After five years of negative returns, reaching a decade low in January 2016, commodity-related investments outperformed the broader equity and fixed income markets in 2016.
The strong out performance was driven by several factors. Slightly reduced concerns around Chinese economic outlook, diminishing expectations of US interest rate rises and encouraging signs on the supply and demand fronts have all contributed to a positive backdrop for the sector.
The Chinese government’s stimulus efforts resulted in improved macroeconomic data boosting many industrial metals and bulk commodities prices. Iron-ore gained over 30% as Chinese steel demand increased and the price of coking coal increased by more than 130% in 2016.
A fall in production of commodities together with reduced capital investment over the past five years resulted in a supply glut and a consequent increase in prices.
Gold was the star performer driven by increased investor demand for “safe-haven” assets due to uncertainties around the global economy, political events, including the Brexit referendum and increased probability of US interest rates remaining unchanged as opposed to the four rate hikes priced in by the market for 2016.
The demand for gold equities as a “safe-haven” and as a diversifier is explained by the low or negative yields on government bonds where investors traditionally turn to for their safe-haven qualities.
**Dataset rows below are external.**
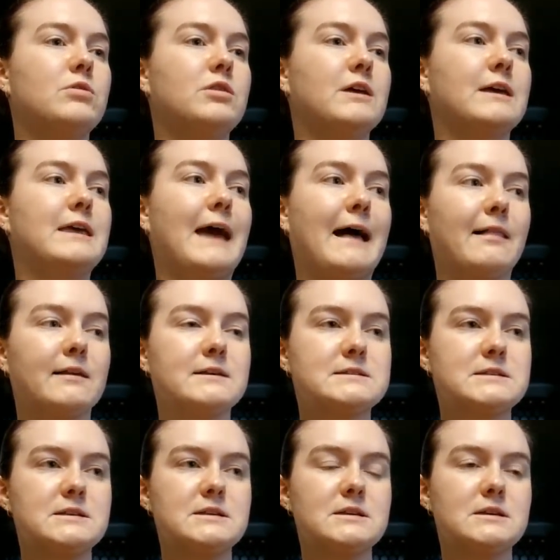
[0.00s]
the
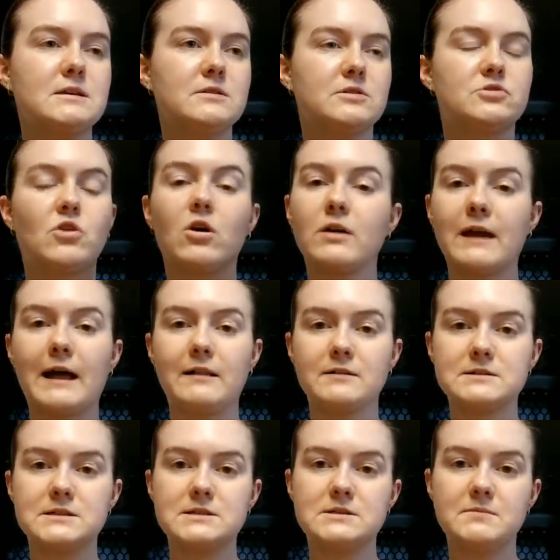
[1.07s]
Galaxy, Dark
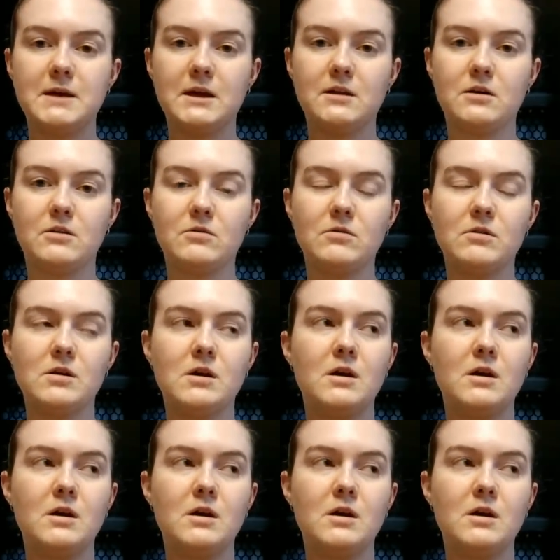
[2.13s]
Galaxy tomato,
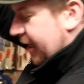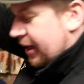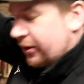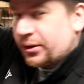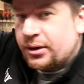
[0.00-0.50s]

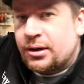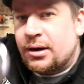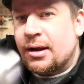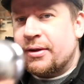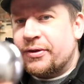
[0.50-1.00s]
out
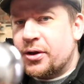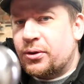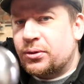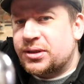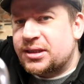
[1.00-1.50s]
the
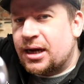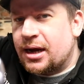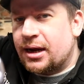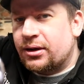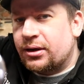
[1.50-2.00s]
old
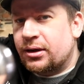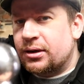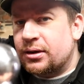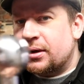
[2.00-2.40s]
style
However, following Donald Trump’s election as President, gold fell in value in the last two months of the year to finish 2016 at $1,152 per oz.
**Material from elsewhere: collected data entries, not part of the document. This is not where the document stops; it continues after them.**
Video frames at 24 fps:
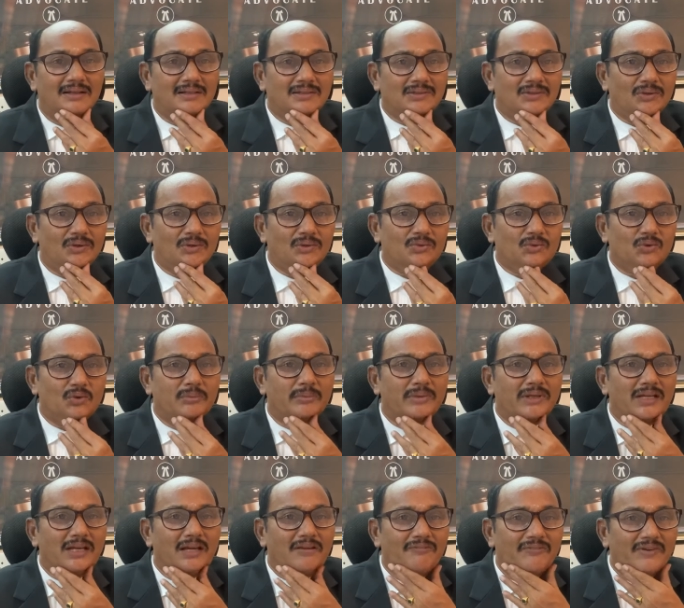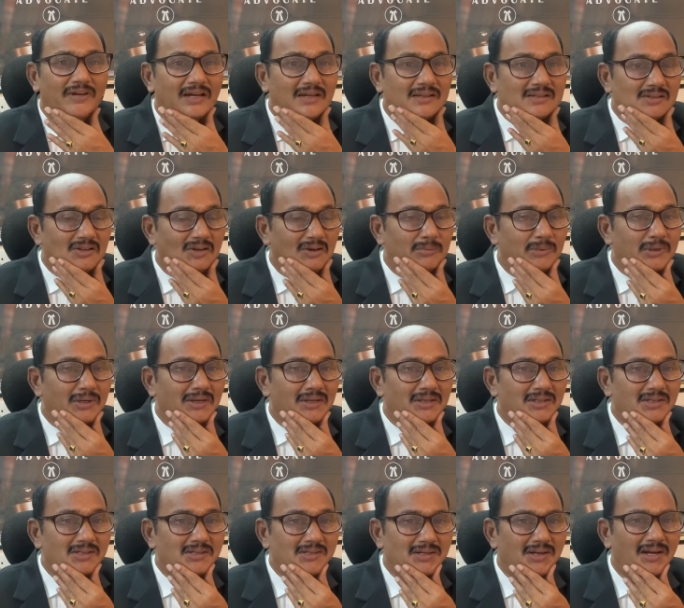So, so many FIRs have been
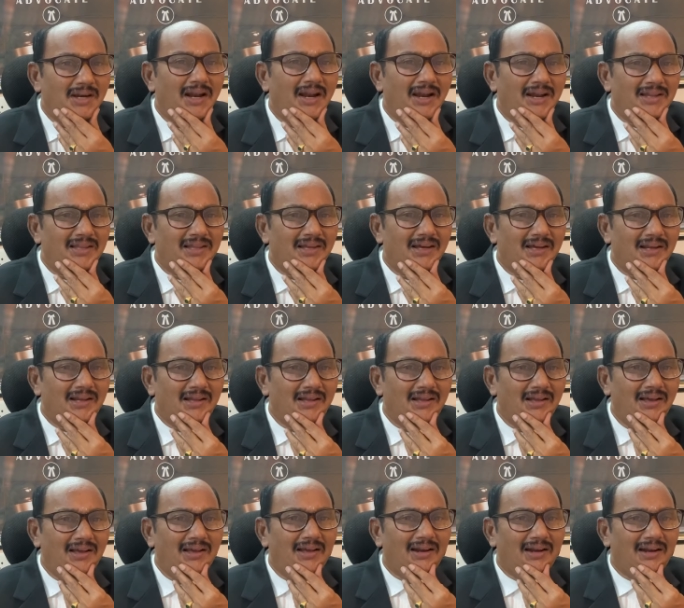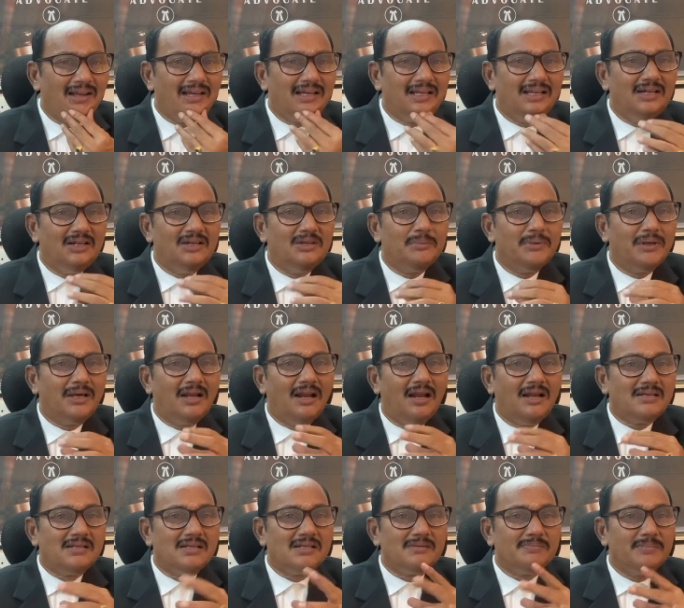registered and there are uh, likely to be
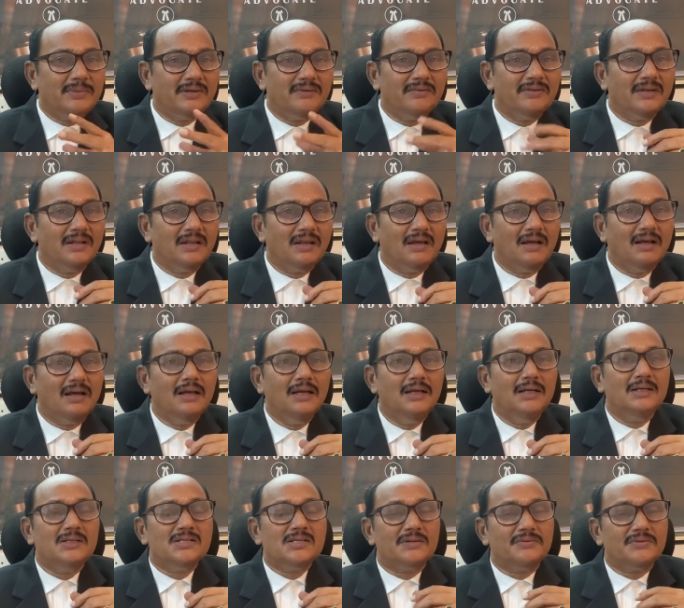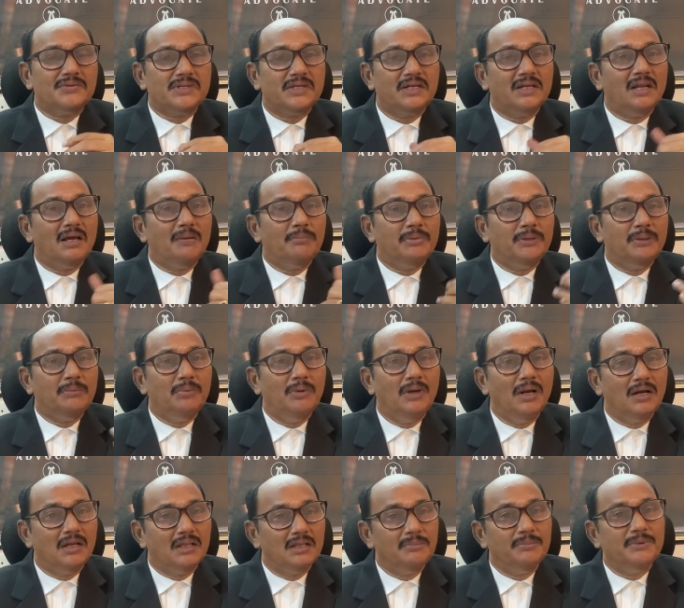clashes between uh, Shiv Sena people
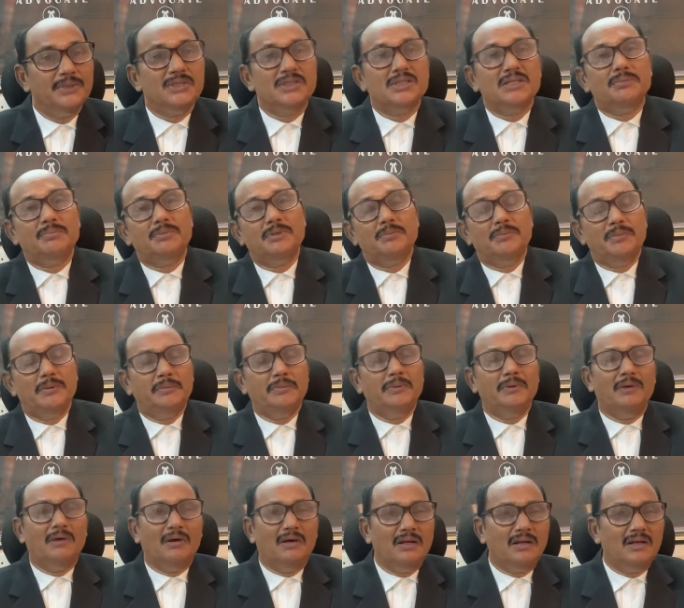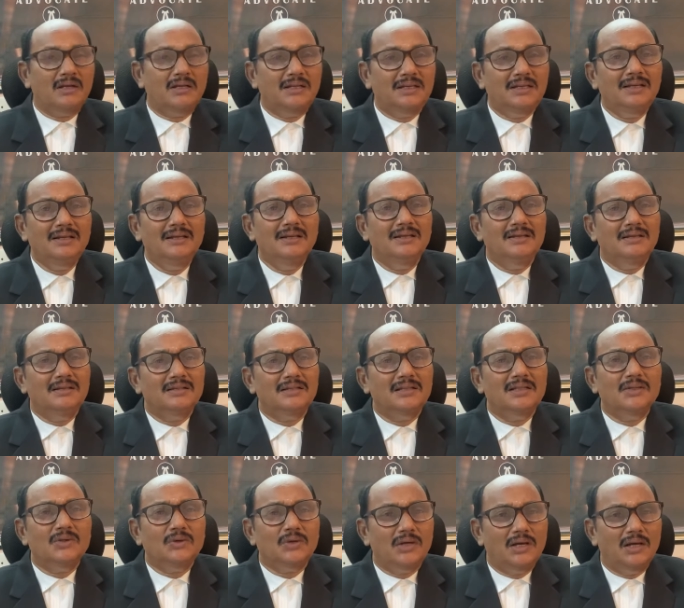and the BJP people. Already, they,
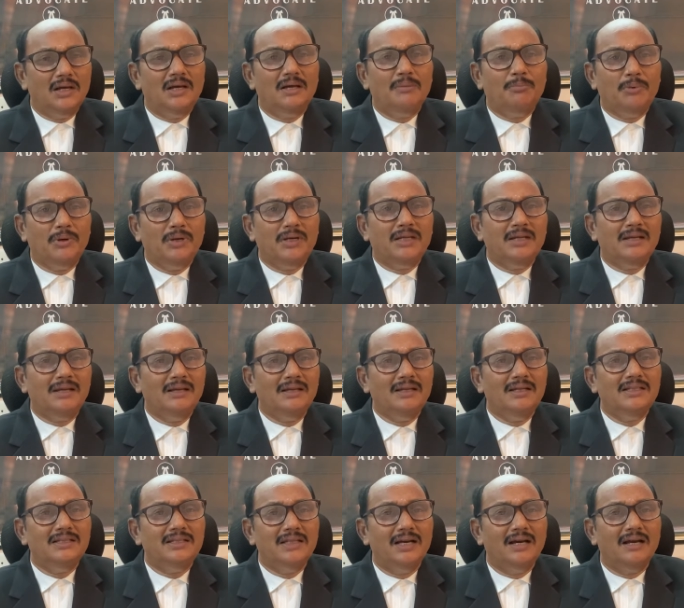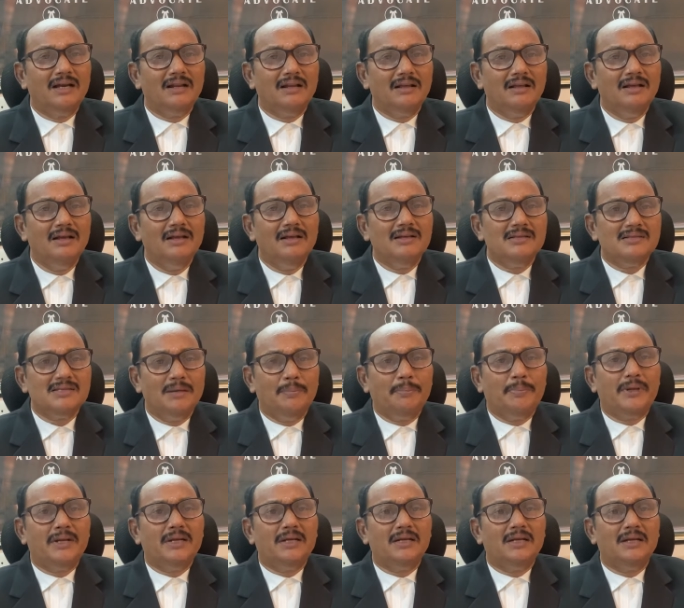uh, politically, they are
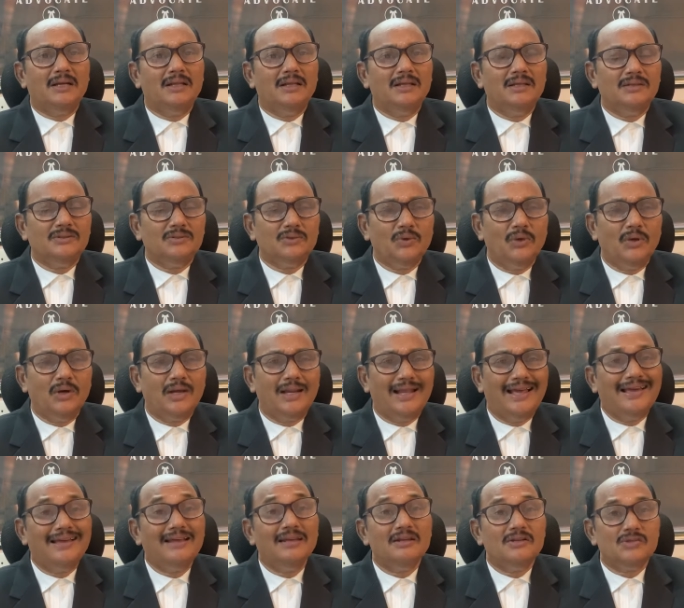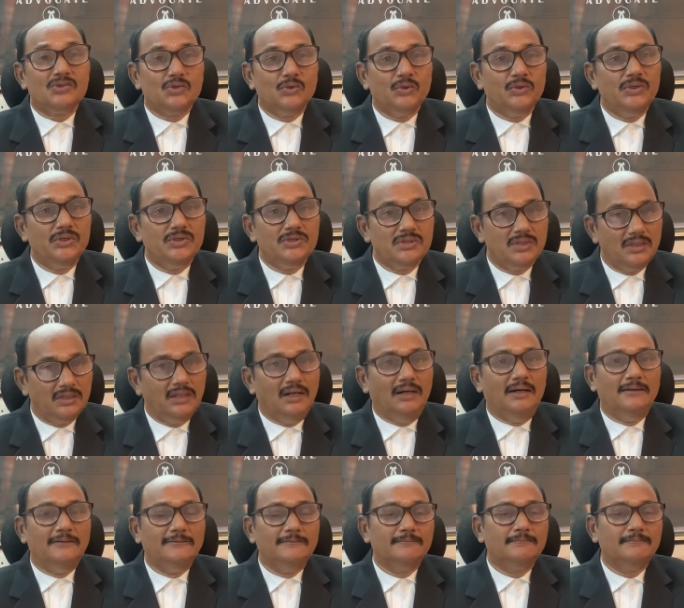separated, so are against to each other.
The price of oil also fell to multi-year lows in January 2016 before recovering on the back of the production freeze announced by OPEC in February.
Several elements on both the demand and supply fronts have contributed to the recovery of the sector in 2016. US oil production has significantly declined; low oil prices has also put pressure on other non-OPEC producers, reflecting lower investment in projects and supply disruptions in Canada and Nigeria have been a catalyst behind the recovery in price.
The recent announcement by OPEC to finally cut production in a marked policy shift provided a further boost to the oil price.